Granuloma Faciale: Introduction
Early cases of granuloma faciale were reported as “eosinophilic granuloma” of the skin. Weidman was the first to separate three cases that had been previously reported in the literature as variants of erythema elevatum diutinum.1 Lever and Leeper helped to differentiate the lesions from other eosinophil-rich diseases.2 Cobane, Straith, and Pinkus later stressed the histologic resemblance to erythema elevatum diutinum (EED) and termed the lesions “facial granulomas with eosinophilia” and later granuloma faciale.3 Granuloma faciale occurs predominantly in adult men and women. There is a slight male predominance, and mean age at presentation is 52 years.4,5 Granuloma faciale can occur in individuals of any race; however, it is more common in Caucasians. The disease presents most commonly with a single lesion on the face, but extrafacial lesions have been described.6 Patients with multiple lesions have also been reported.7 A rare mucosal variant has been described as eosinophilic angiocentric fibrosis, which typically involves the upper respiratory tract.8
Etiology and Pathogenesis
The etiology of granuloma faciale is unknown. The disease can be considered a localized chronic fibrosing vasculitis.9 Immunofluorescence studies have revealed deposition of immunoglobulins and complement factors in the vessel walls consistent with a type III immunologic response, marked by deposition of circulating immune complexes surrounding superficial and deep blood vessels.10,11 However, other authors have described negative results with immunofluorescence.12
Granuloma faciale is characterized by solitary papules, plaques, or nodules. The lesions are typically asymptomatic red, brown, or violaceous plaques that are soft, smooth, and well circumscribed, often showing follicular accentuation and telangiectasia (Figs. 34-1 and 34-2). Ulceration is rare. Lesions are most common on the face. Sites of predilection include the nose, preauricular area, cheeks, forehead, eyelids, and ears.4,12 Rarely, patients may present with multiple lesions or lesions on the trunk or extremities. Extrafacial lesions have been reported both as isolated findings and in conjunction with facial lesions. Lesions may be present for weeks or months and tend to follow a chronic course. Lesions are typically asymptomatic; however, patients may complain of tenderness, burning, or pruritus.4 Photoexacerbation of lesions has been reported.13
An extensive laboratory evaluation is not required. Peripheral blood eosinophilia is occasionally detected.

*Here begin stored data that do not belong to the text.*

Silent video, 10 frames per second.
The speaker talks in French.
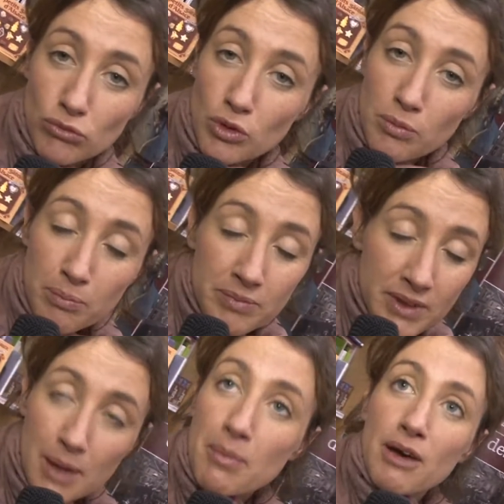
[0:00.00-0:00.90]
une
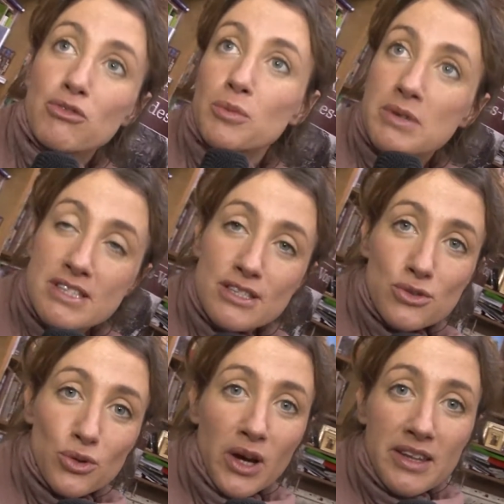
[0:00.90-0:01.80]
très brève comédie
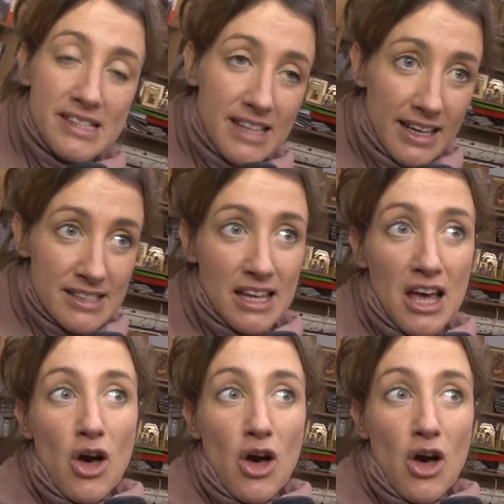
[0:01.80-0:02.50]
sur un désastre,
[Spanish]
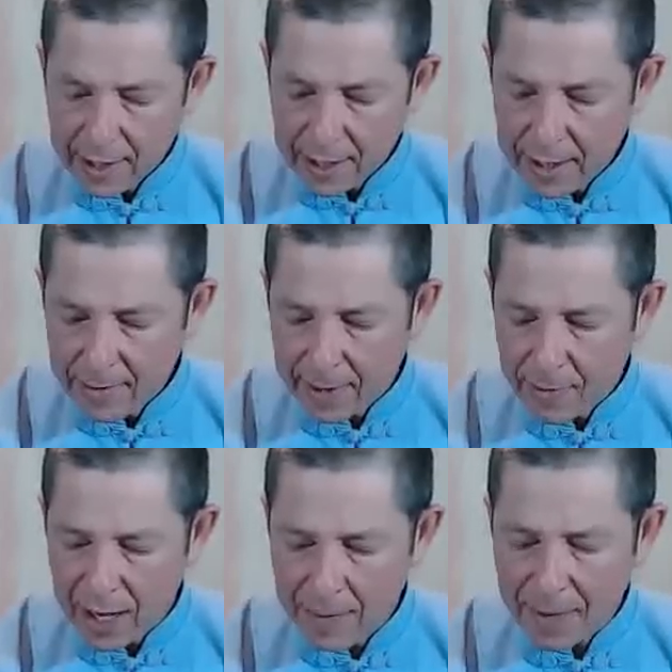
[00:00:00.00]
y
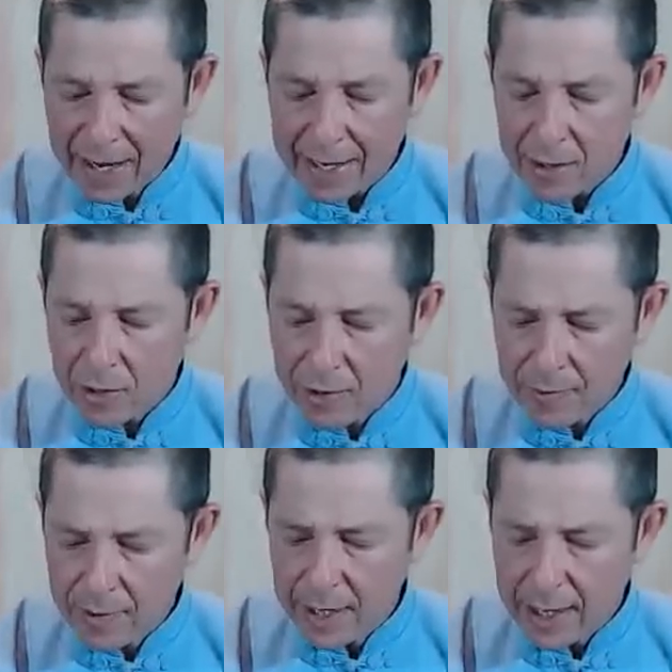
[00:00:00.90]
vamos a pararnos
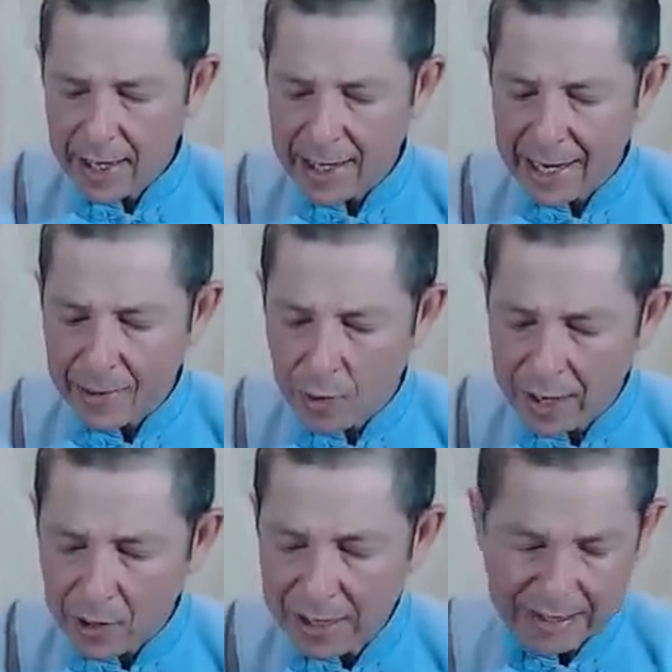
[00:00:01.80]
en el
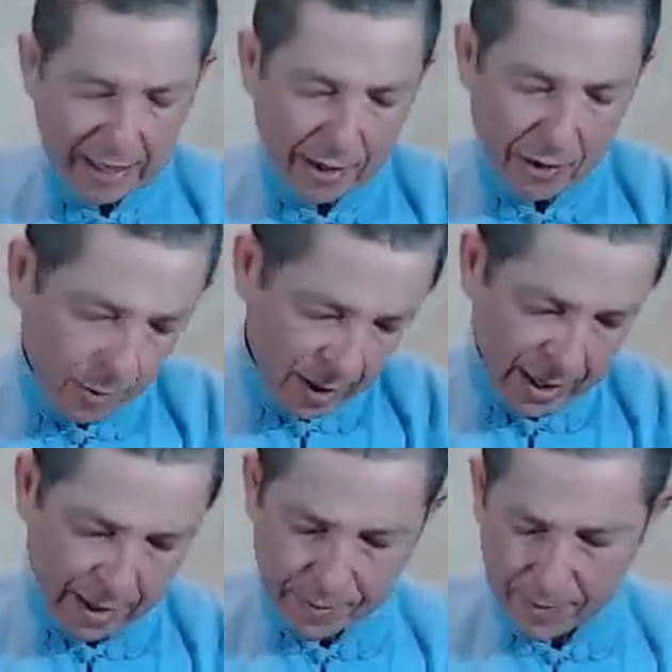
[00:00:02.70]
agujero externo, por
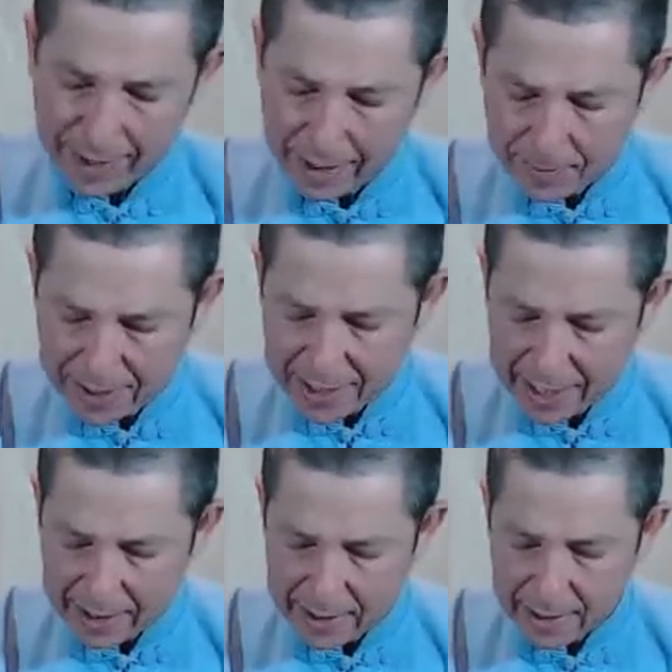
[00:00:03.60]
ejemplo, para
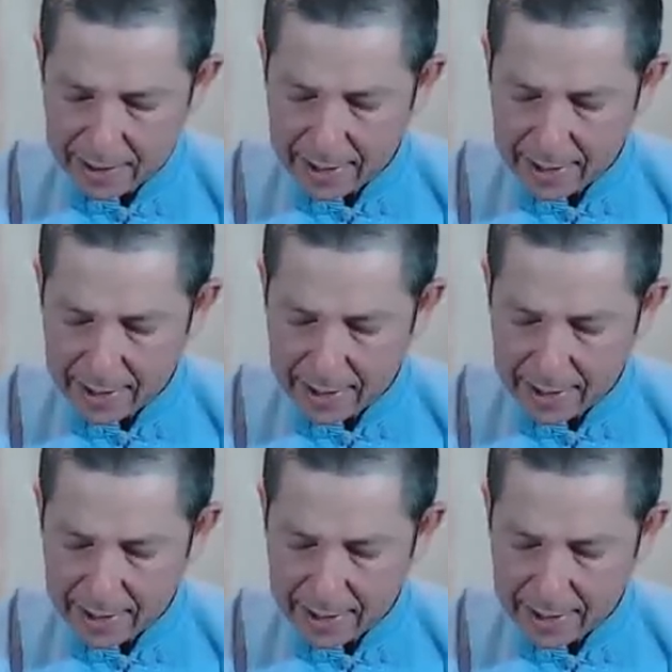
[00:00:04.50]
empezar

The diagnosis may be established by a combination of clinical findings and confirmatory tissue biopsy results. A punch biopsy that includes the full thickness of the dermis is recommended. Histologic examination shows a normal-appearing epidermis, which may be separated from the underlying inflammatory infiltrate by a narrow grenz zone (Fig. 34-3). Within the dermis is a dense and diffuse infiltrate of lymphocytes, plasma cells, eosinophils, and neutrophils with evidence of leukocytoclasis (Fig. 34-4). The inflammatory infiltrate surrounds the blood vessels, which show evidence of fibrin deposition. In later stages, the perivascular fibrin deposition becomes extensive and dominates the histologic picture. Deposition of hemosiderin may contribute to the brown color seen clinically. Electron microscopic studies confirm the presence of an extensive eosinophilic infiltrate with Charcot–Leyden crystals and numerous histiocytes filled with lysosomal vesicles; however, cases with few eosinophils in the infiltrate have also been described.14 Immunoglobulins, fibrin, and complement can be found deposited along the dermal–epidermal junction in a granular pattern and around blood vessels by direct immunofluorescence.10
The clinical differential diagnosis for granuloma faciale includes discoid lupus erythematosus, polymorphous light eruption, fixed drug eruption, benign lymphocytic infiltrate of Jessner, lymphoma cutis, pseudolymphoma, sarcoidosis, granuloma annulare, tinea faciei, insect bite reaction, xanthogranuloma, mastocytoma, basal cell carcinoma, Langerhans cell histiocytosis, and rosacea (Box 34-1). The diagnosis can be reliably made by histologic examination. Absence of serologic evidence of lupus erythematosus helps to differentiate these lesions from the lesions of discoid lupus erythematosus.